Conductor also makes it easy to customize this (and any other) workflow to your specific needs. Do you need the response times to be different? Just change that in the task definition. In addition to all these, you get out-of-the-box monitoring and historical metrics for this health checker. One way you could use that is by seeing how the endpoint had been performing in terms of availability for the last thirty days - A great way to demonstrate how your service has been doing against its availability SLA.

Conductor is also a perfect choice when it comes to running a series of steps on a predefined schedule, and that's something this use case needs. And with the ability to get started and go to production in a matter of minutes, using Conductor supercharges your velocity and agility!

Conductor features used​

How to use the template​

When you click on Use this Template in the workflow explorer, you will be navigated to the workflow definition page where you can see the name of the workflow as Monitor-HTTP-Endpoint-Availability. This template is free for you to use as is, or you can modify it for your specific use case.

Let's look at what this workflow does and how to run it!

Monitoring HTTP Endpoint Workflow

Workflow Logic​

The input parameters to this workflow are:

  • endpoint_url - An HTTP(S) endpoint that you want to monitor continuously for availability, e.g., https://orkes.io/content/.
  • notification_type - Specifies how you want to be notified if the endpoint being monitored is down. Supported values are:
    • SMS
    • EMAIL
    • SLACK
    • PAGERDUTY
  • notification_to - Specifies the email or phone number to send the notification to. This is applicable only if the notification_type is SMS or EMAIL.
  • notification_from - Specifies the email or phone number to be shown as the originator for this notification. This is applicable only if the notification_type is SMS or EMAIL. For SLACK and PAGERDUTY, this can be null.

Here is an example of the payload that goes in as inputs to this workflow.

{
"notification_type": "SMS",
"endpoint_url": "https://example.com/",
"notification_from": "14084084084",
"notification_to": "12062062052"
}

This input specifies that the HTTP endpoint to monitor is https://www.example.com and that in the case of a failure, you want to get notified via SMS that is sent through Twilio.

Here is another example that should fail since the domain name is invalid. Here, you want to get notified via Slack.

{
"notification_type": "SLACK",
"endpoint_url": "https://orkes.iot/"
}
  • The first step in the workflow is an HTTP System Task (remember, System Tasks are tasks that execute inside Conductor and for which you do not need to write external worker implementations) to send a GET request to the specified endpoint.
  • The next step is to get the current timestamp, which is done using an Inline Task.
  • The output of the HTTP task is then passed to the next step in the workflow, which is an operator, Switch Task, that will decide if the response indicates a success or failure scenario.
  • If a 200 OK was returned in the previous step, the Switch task sends the execution on the success path, which essentially goes directly to the end of the workflow.
  • If any other value was returned, or if the HTTP System Task itself failed (e.g., DNS error), the Switch task will send the execution to the failure path.
  • The failure path invokes a sub-workflow called Notify-Channels so that the failure message can be sent via the notification type specified in the input of the original workflow. The first step in that sub-workflow is to check and see if the notification_type is one of the supported formats. Then, it executes a series of steps to send the notification through that channel.

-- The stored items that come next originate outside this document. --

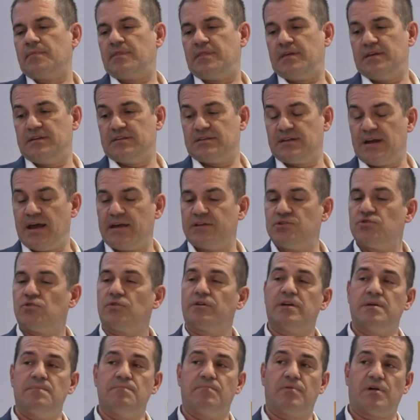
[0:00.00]
Things like
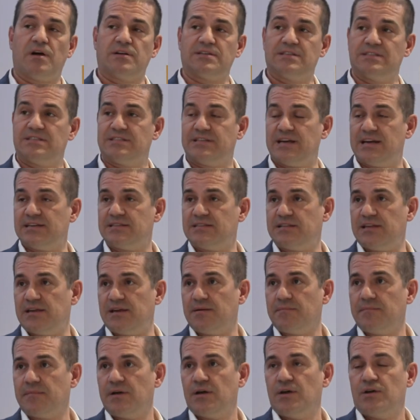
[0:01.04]
your in-process
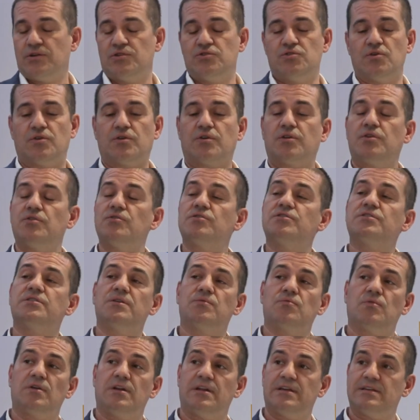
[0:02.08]
testing, your
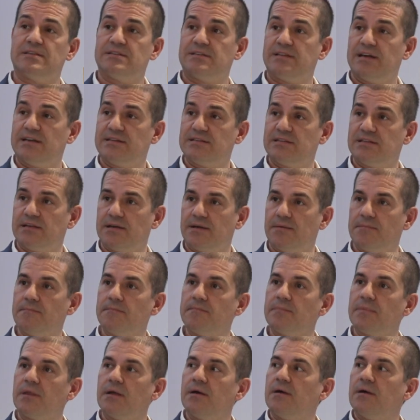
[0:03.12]
QC release testing,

In the template provided, we are using the below providers for sending the notification depending on the type. This list also specifies what the parameters required by the provider are.

note

To ensure security for your provider-specific credentials, it is strongly recommended to store them securely as Secrets in Orkes Conductor, and the caller of the original workflow needs to be explicitly granted permissions to these secrets. As a best practice, we would recommend you to create an User Group in Orkes Conductor and add the caller of the parent workflow along with any other individuals who require access to these secrets during the workflow invocations. Then, add the credentials from the provider one by one as a Secret, and in the earlier created group, provide read access to those secrets.

info

Please ensure to update the workflow definitions with your own values for each of these secrets so that they are specific to your setup. Running the workflow without doing so will result in a non-authorized error.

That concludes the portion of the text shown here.